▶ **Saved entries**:
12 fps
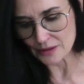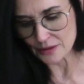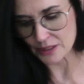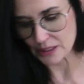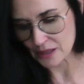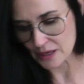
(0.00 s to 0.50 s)

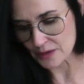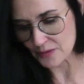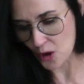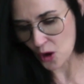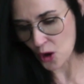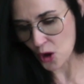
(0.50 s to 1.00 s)
kind of
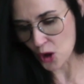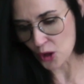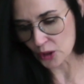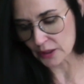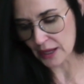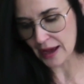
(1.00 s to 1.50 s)

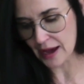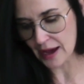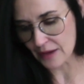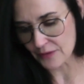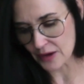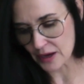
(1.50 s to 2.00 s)
all
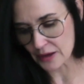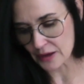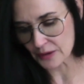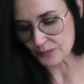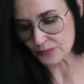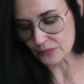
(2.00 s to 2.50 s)
have
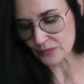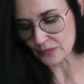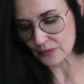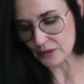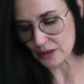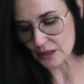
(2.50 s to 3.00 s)
a
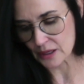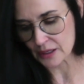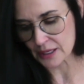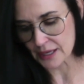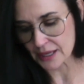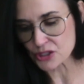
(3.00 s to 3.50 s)

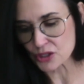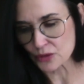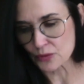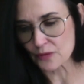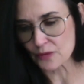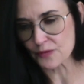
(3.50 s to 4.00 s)
connection
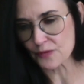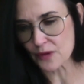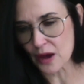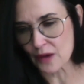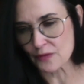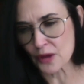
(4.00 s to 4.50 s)

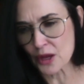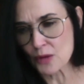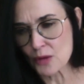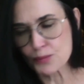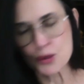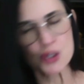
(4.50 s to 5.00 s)
of
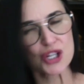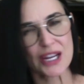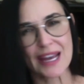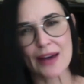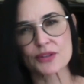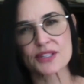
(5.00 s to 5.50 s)
pushing
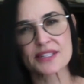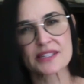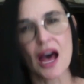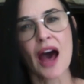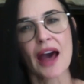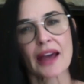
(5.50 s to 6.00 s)

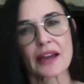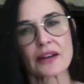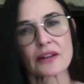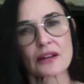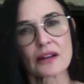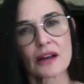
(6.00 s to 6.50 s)
outside
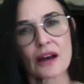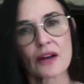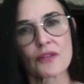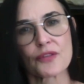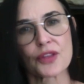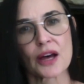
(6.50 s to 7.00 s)

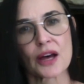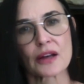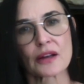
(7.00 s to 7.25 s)
of the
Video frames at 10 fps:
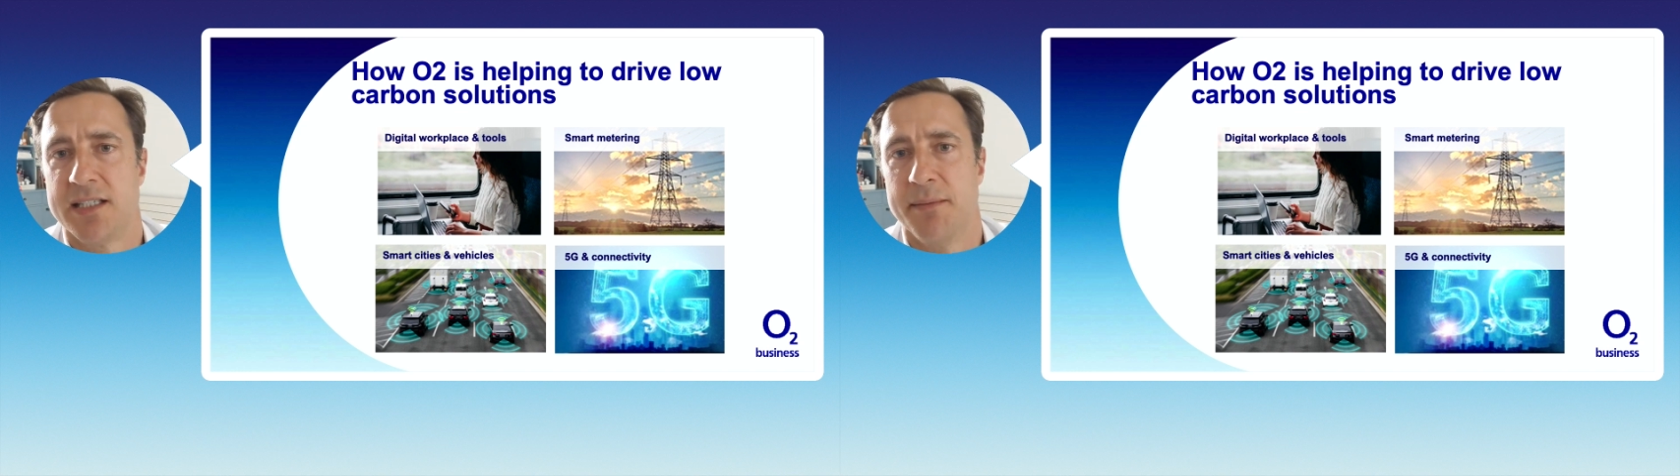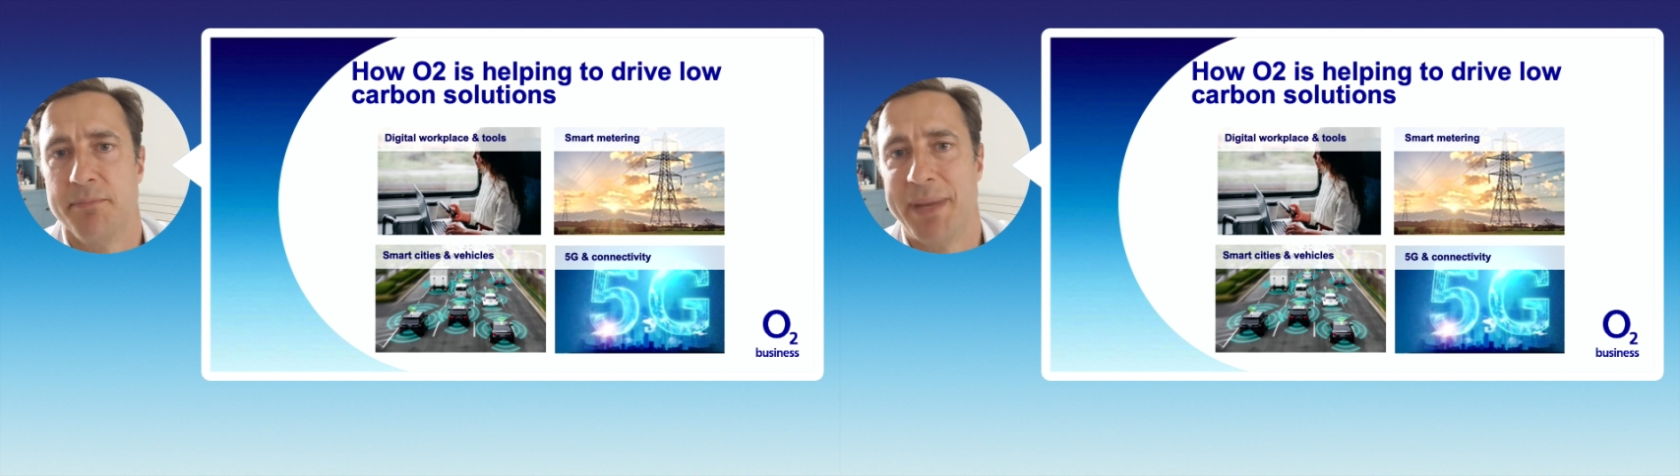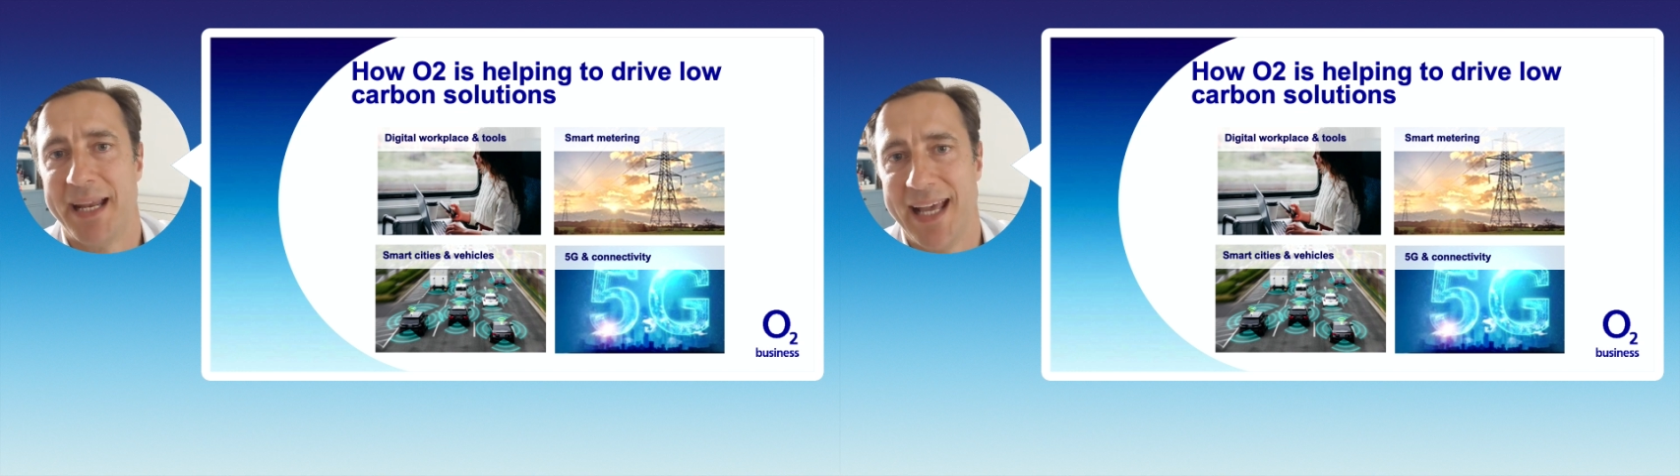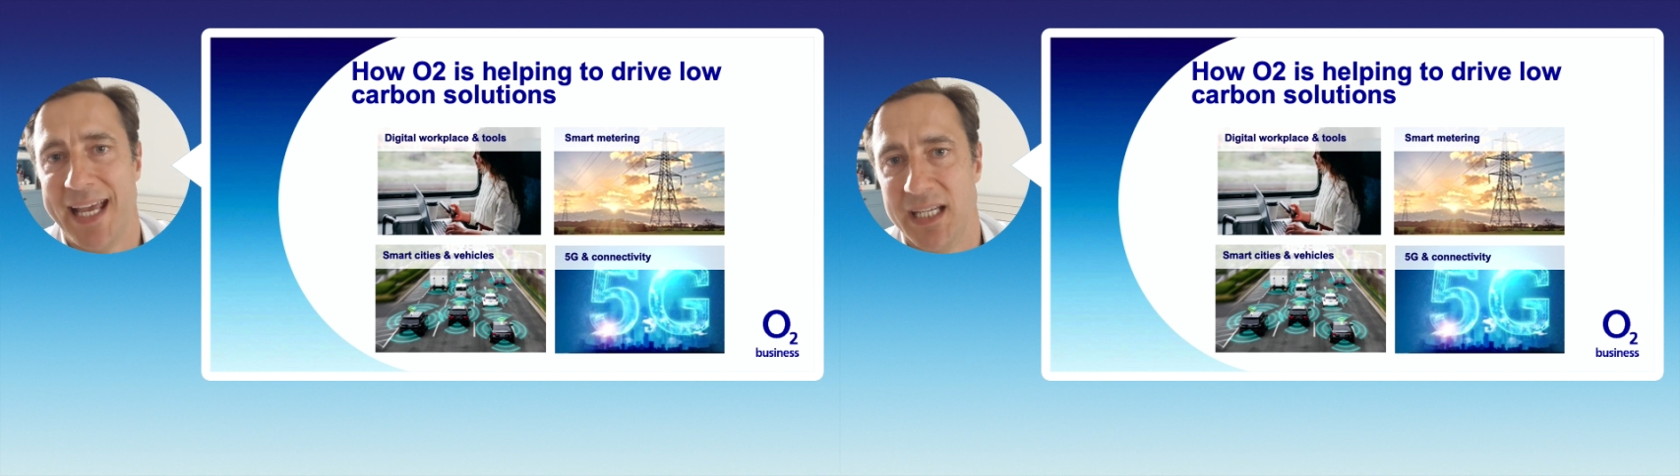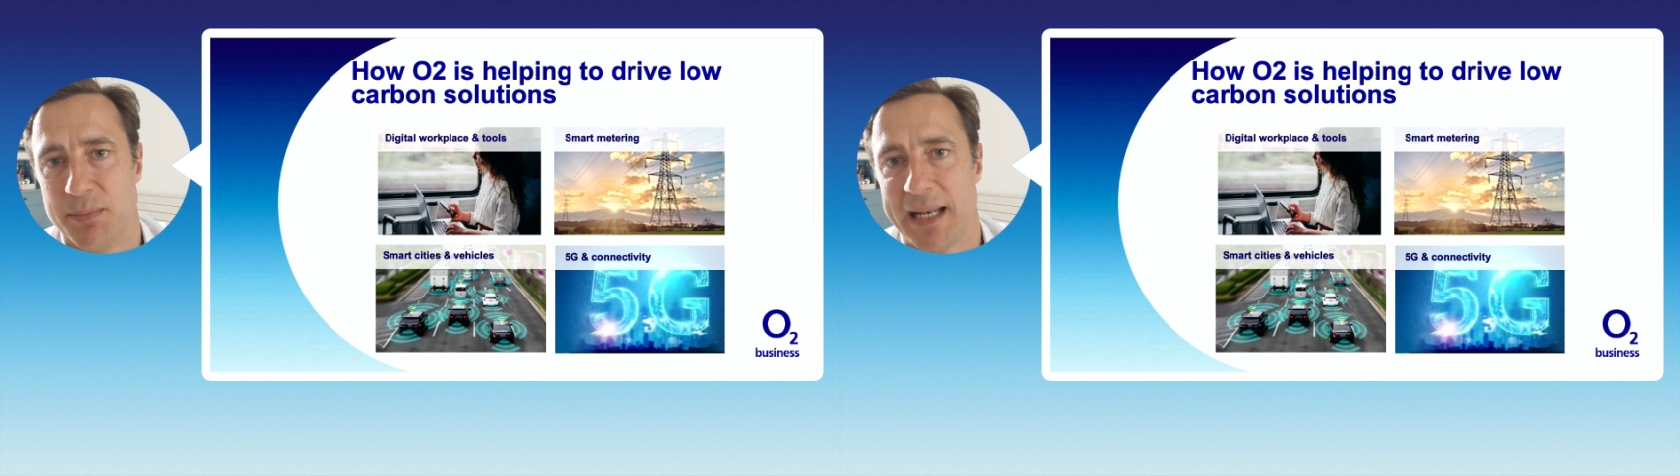to better
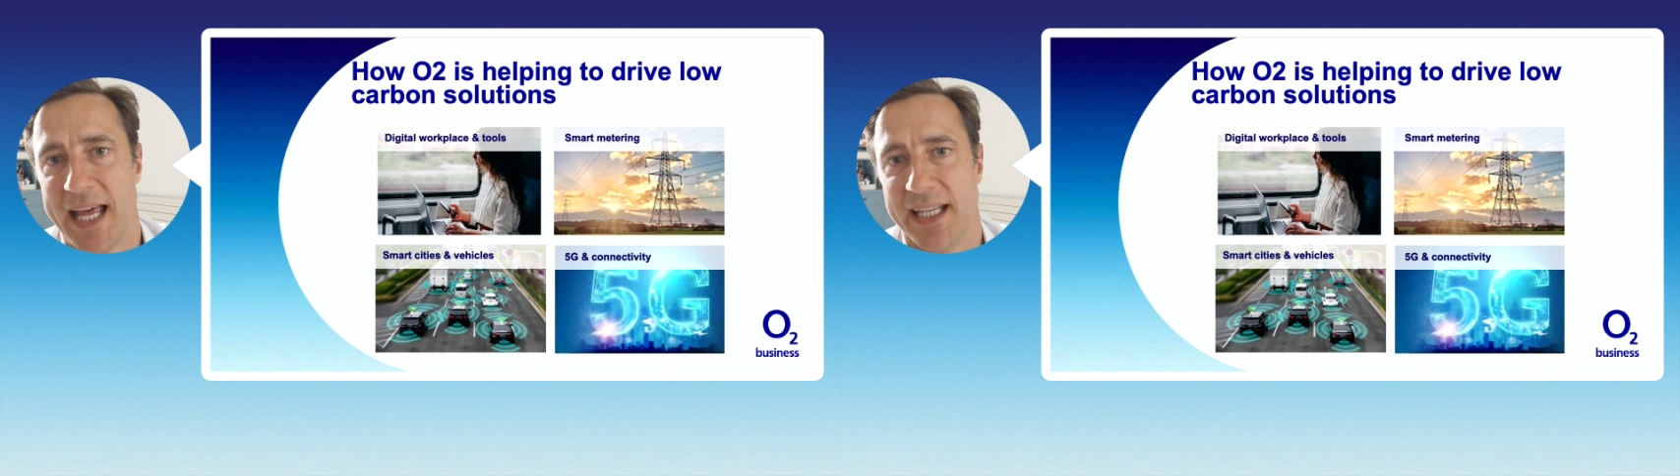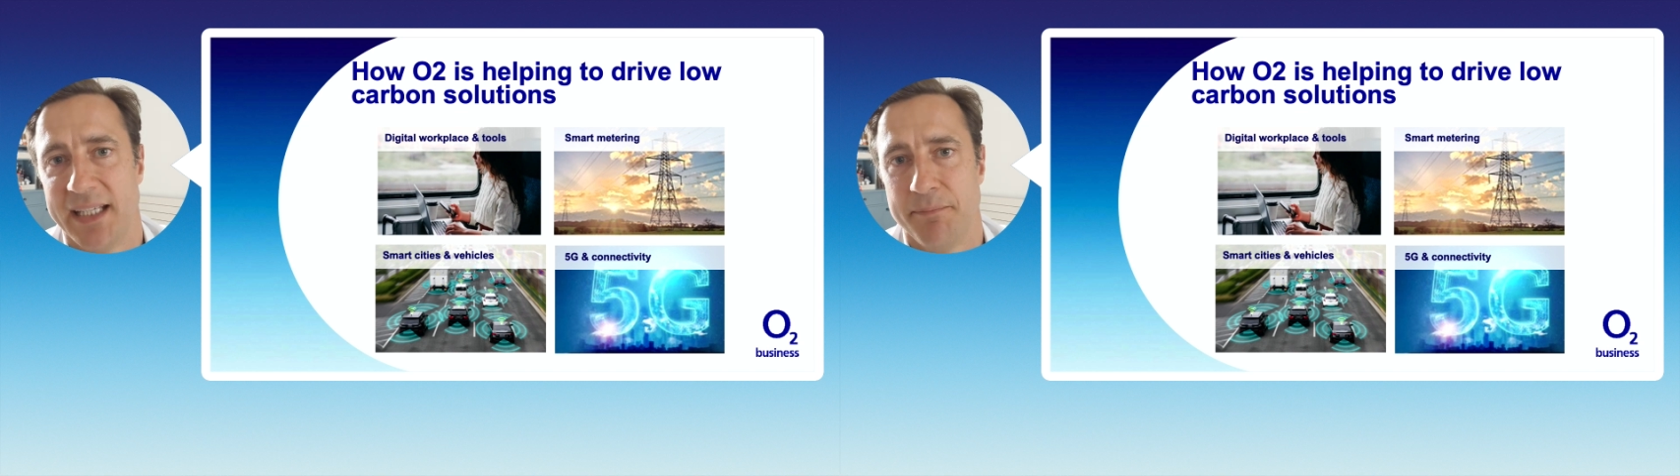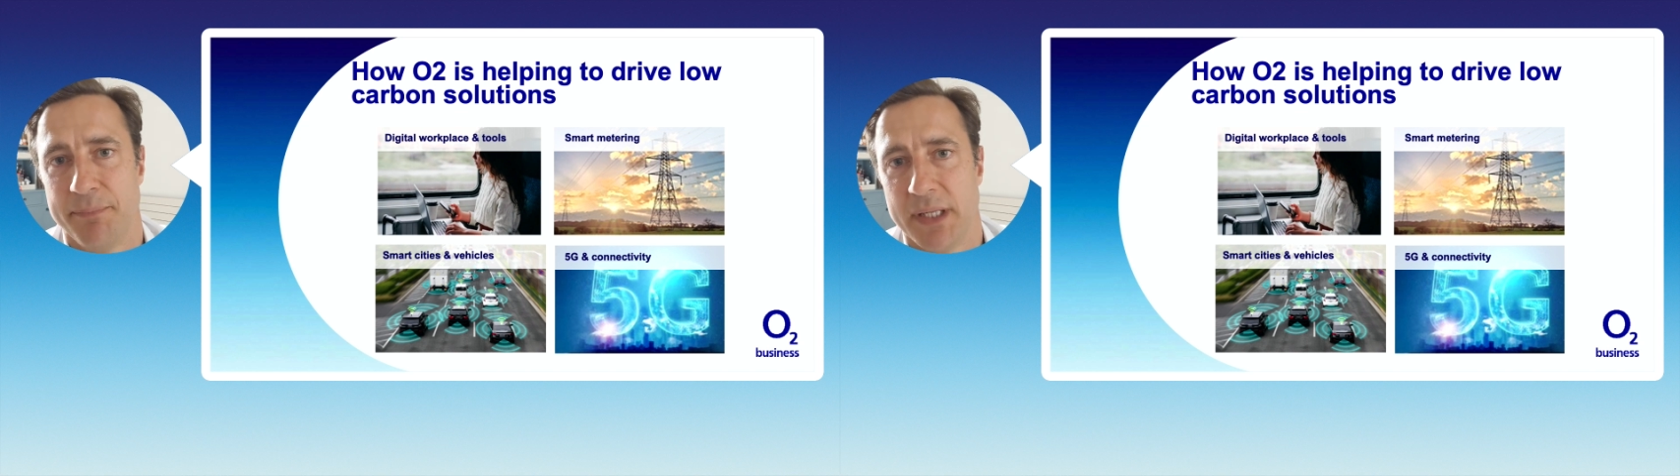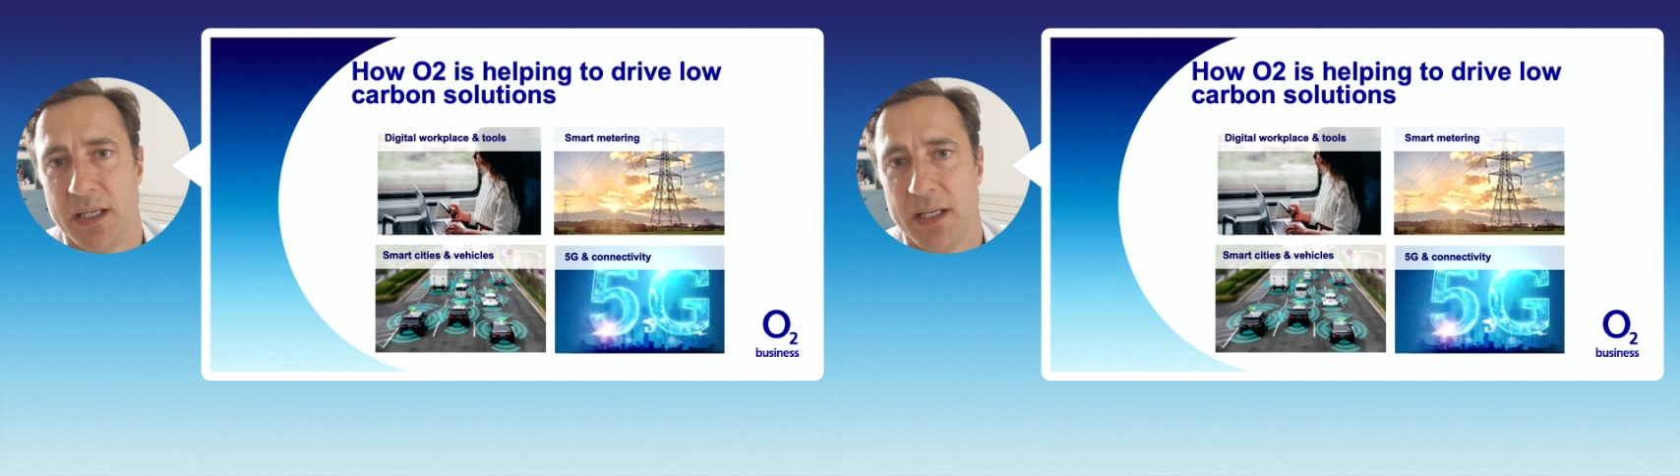aid planning.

▶ **Task description**:
Every line above gets copied exactly; none of the pictures do.

▶ **Written answer**:
12 fps
(0.00 s to 0.50 s)

(0.50 s to 1.00 s)
kind of
(1.00 s to 1.50 s)

(1.50 s to 2.00 s)
all
(2.00 s to 2.50 s)
have
(2.50 s to 3.00 s)
a
(3.00 s to 3.50 s)

(3.50 s to 4.00 s)
connection
(4.00 s to 4.50 s)

(4.50 s to 5.00 s)
of
(5.00 s to 5.50 s)
pushing
(5.50 s to 6.00 s)

(6.00 s to 6.50 s)
outside
(6.50 s to 7.00 s)

(7.00 s to 7.25 s)
of the
Video frames at 10 fps:
to better
aid planning.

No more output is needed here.